[Opening Task material section]

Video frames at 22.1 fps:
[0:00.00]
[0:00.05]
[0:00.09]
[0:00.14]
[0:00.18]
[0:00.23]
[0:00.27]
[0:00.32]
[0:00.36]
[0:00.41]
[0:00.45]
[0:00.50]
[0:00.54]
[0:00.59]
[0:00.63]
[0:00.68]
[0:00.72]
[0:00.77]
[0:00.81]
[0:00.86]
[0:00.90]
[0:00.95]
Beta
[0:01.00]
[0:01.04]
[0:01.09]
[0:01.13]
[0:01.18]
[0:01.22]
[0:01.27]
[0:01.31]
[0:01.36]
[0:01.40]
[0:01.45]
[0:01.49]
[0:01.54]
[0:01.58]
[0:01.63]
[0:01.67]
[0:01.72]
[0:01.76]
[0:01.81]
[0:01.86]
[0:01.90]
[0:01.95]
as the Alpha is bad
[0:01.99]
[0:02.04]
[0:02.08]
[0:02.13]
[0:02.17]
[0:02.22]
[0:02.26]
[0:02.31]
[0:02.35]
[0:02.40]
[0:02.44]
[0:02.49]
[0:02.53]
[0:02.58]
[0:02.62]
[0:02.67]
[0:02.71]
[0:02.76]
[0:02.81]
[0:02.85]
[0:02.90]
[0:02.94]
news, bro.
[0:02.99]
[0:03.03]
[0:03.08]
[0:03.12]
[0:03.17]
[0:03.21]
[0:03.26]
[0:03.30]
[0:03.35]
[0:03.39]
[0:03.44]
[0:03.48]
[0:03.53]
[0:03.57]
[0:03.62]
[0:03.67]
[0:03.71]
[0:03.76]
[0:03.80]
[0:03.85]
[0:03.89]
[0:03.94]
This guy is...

[Closing Task material section]

Your assignment: Type out every record above once more, exactly.

Answer section:
Video frames at 22.1 fps:
[0:00.00]
[0:00.05]
[0:00.09]
[0:00.14]
[0:00.18]
[0:00.23]
[0:00.27]
[0:00.32]
[0:00.36]
[0:00.41]
[0:00.45]
[0:00.50]
[0:00.54]
[0:00.59]
[0:00.63]
[0:00.68]
[0:00.72]
[0:00.77]
[0:00.81]
[0:00.86]
[0:00.90]
[0:00.95]
Beta
[0:01.00]
[0:01.04]
[0:01.09]
[0:01.13]
[0:01.18]
[0:01.22]
[0:01.27]
[0:01.31]
[0:01.36]
[0:01.40]
[0:01.45]
[0:01.49]
[0:01.54]
[0:01.58]
[0:01.63]
[0:01.67]
[0:01.72]
[0:01.76]
[0:01.81]
[0:01.86]
[0:01.90]
[0:01.95]
as the Alpha is bad
[0:01.99]
[0:02.04]
[0:02.08]
[0:02.13]
[0:02.17]
[0:02.22]
[0:02.26]
[0:02.31]
[0:02.35]
[0:02.40]
[0:02.44]
[0:02.49]
[0:02.53]
[0:02.58]
[0:02.62]
[0:02.67]
[0:02.71]
[0:02.76]
[0:02.81]
[0:02.85]
[0:02.90]
[0:02.94]
news, bro.
[0:02.99]
[0:03.03]
[0:03.08]
[0:03.12]
[0:03.17]
[0:03.21]
[0:03.26]
[0:03.30]
[0:03.35]
[0:03.39]
[0:03.44]
[0:03.48]
[0:03.53]
[0:03.57]
[0:03.62]
[0:03.67]
[0:03.71]
[0:03.76]
[0:03.80]
[0:03.85]
[0:03.89]
[0:03.94]
This guy is...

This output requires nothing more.